• [DATA TO PROCESS]:
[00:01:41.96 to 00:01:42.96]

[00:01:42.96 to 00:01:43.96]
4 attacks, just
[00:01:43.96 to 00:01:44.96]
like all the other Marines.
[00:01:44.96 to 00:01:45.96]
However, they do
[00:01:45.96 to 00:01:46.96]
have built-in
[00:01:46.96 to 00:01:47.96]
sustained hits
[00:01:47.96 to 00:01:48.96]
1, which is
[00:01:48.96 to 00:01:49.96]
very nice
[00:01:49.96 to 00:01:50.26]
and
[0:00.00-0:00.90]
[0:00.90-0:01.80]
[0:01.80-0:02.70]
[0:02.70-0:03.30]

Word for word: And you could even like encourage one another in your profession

...

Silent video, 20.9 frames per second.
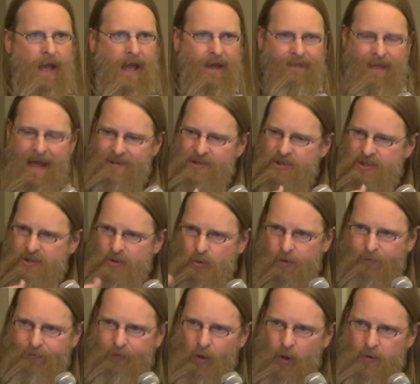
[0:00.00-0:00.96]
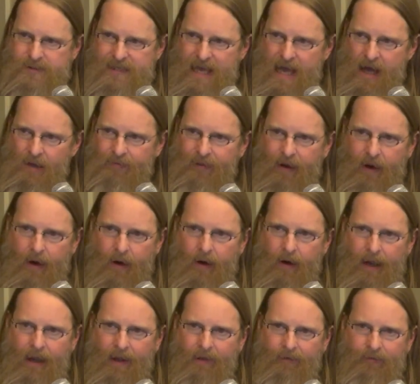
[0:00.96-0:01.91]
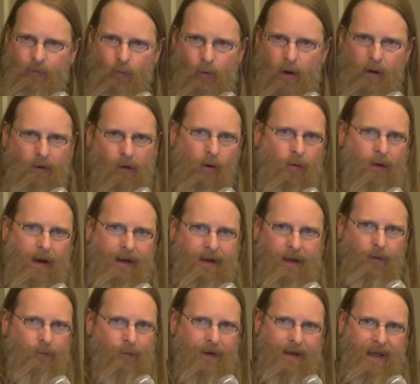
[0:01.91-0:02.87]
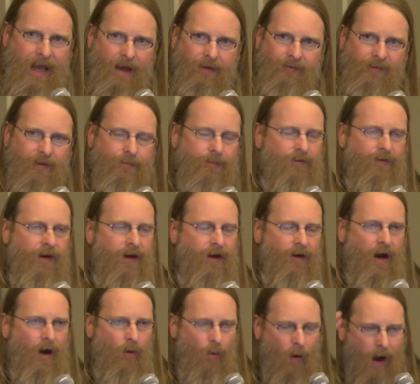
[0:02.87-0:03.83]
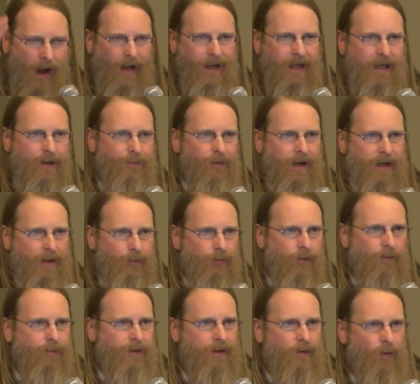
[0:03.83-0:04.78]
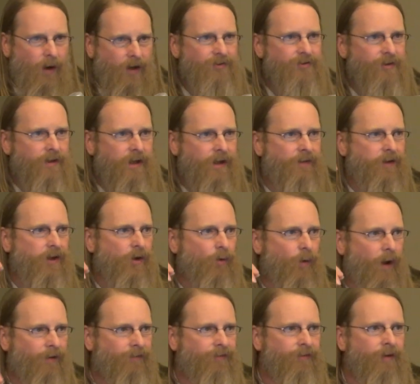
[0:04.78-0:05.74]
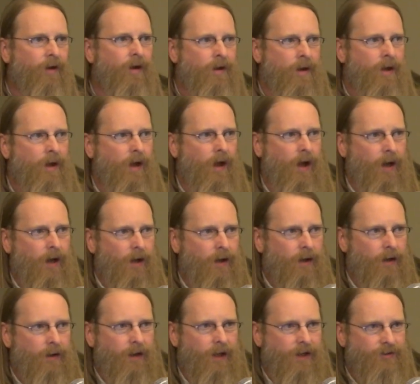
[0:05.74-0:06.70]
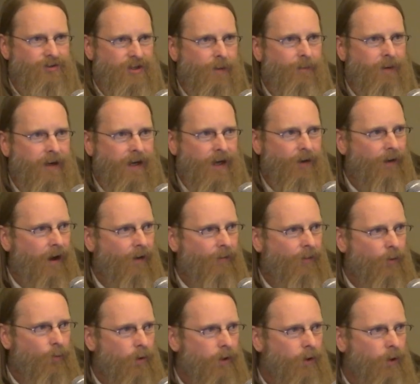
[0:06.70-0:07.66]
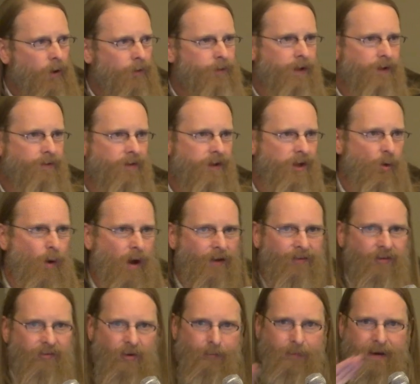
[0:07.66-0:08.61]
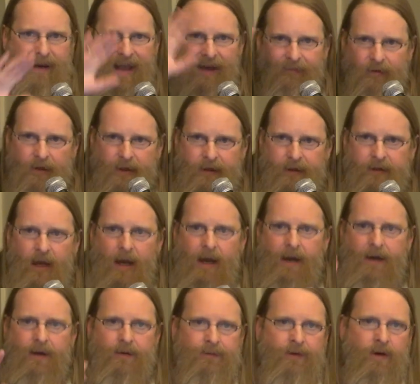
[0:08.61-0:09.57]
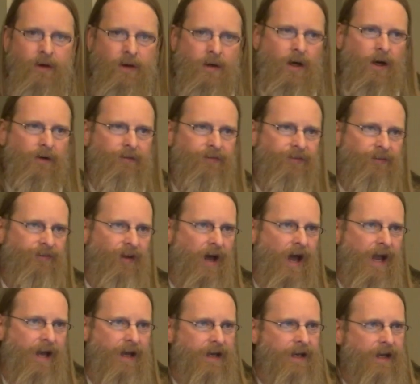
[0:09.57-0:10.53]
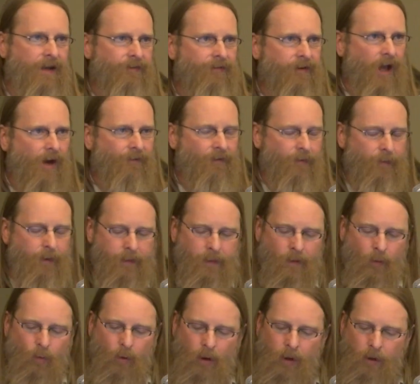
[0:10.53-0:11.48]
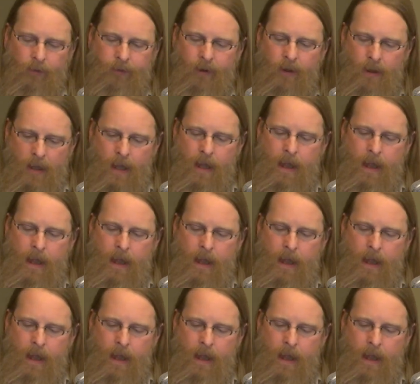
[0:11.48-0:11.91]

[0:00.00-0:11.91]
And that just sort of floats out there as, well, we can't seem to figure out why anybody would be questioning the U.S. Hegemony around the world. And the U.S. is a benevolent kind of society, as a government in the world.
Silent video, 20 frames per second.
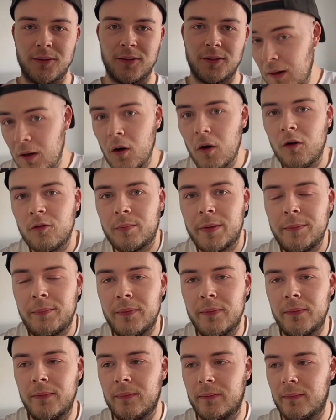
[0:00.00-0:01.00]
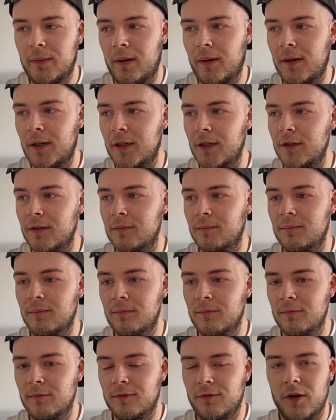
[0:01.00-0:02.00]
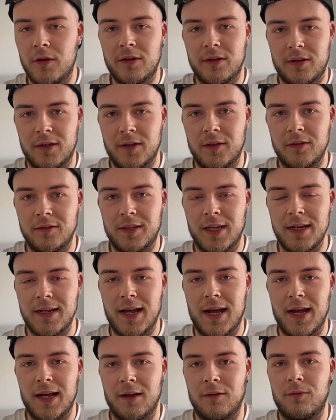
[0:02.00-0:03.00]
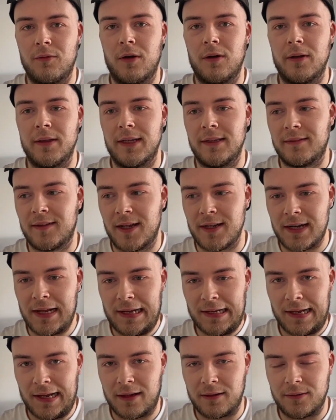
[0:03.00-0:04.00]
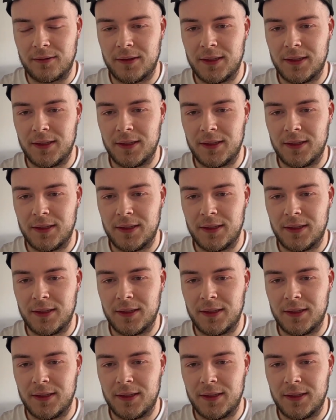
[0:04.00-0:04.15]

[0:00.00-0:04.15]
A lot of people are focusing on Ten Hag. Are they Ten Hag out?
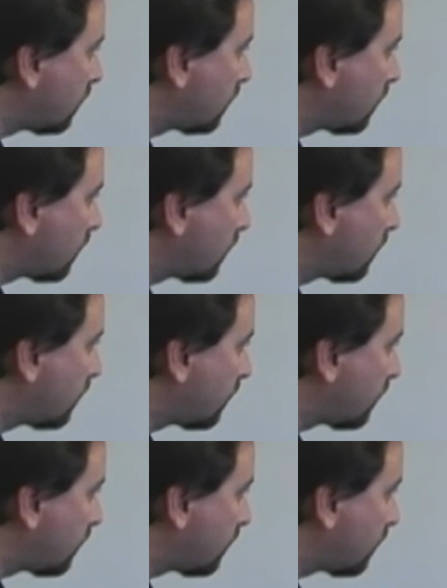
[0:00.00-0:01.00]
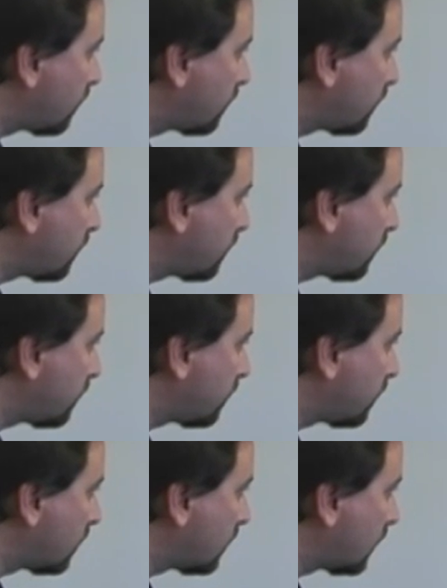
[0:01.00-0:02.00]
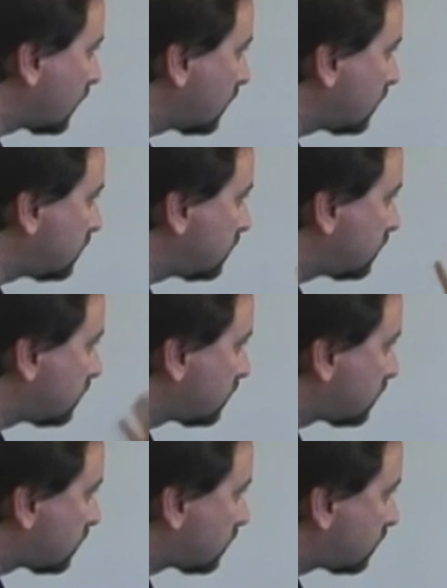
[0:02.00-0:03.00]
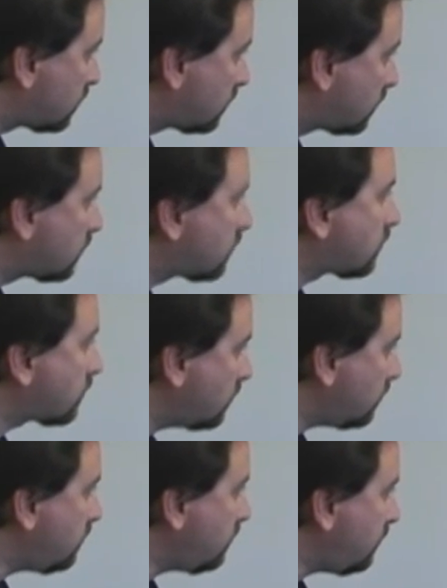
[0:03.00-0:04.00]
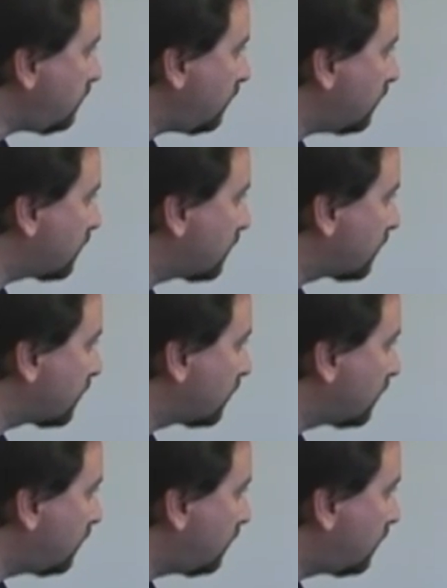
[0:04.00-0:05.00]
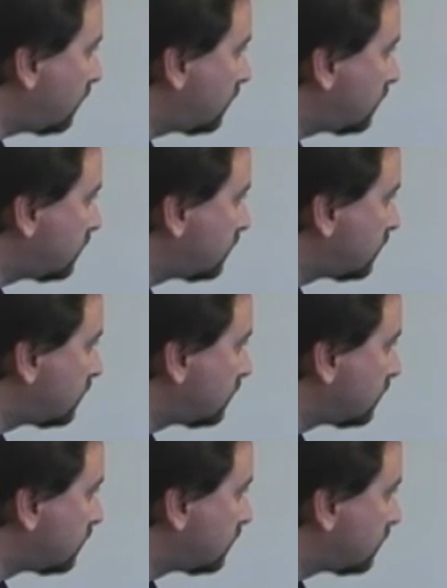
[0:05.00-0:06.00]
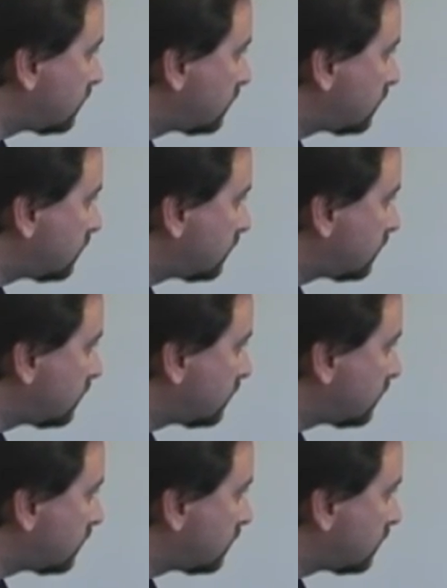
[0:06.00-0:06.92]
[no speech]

• [TASK OBJECTIVE]: Please filter the entries for the word "video" and copy the lines that have it.

• [ANSWER FOR THE TASK]:
Silent video, 20.9 frames per second.
Silent video, 20 frames per second.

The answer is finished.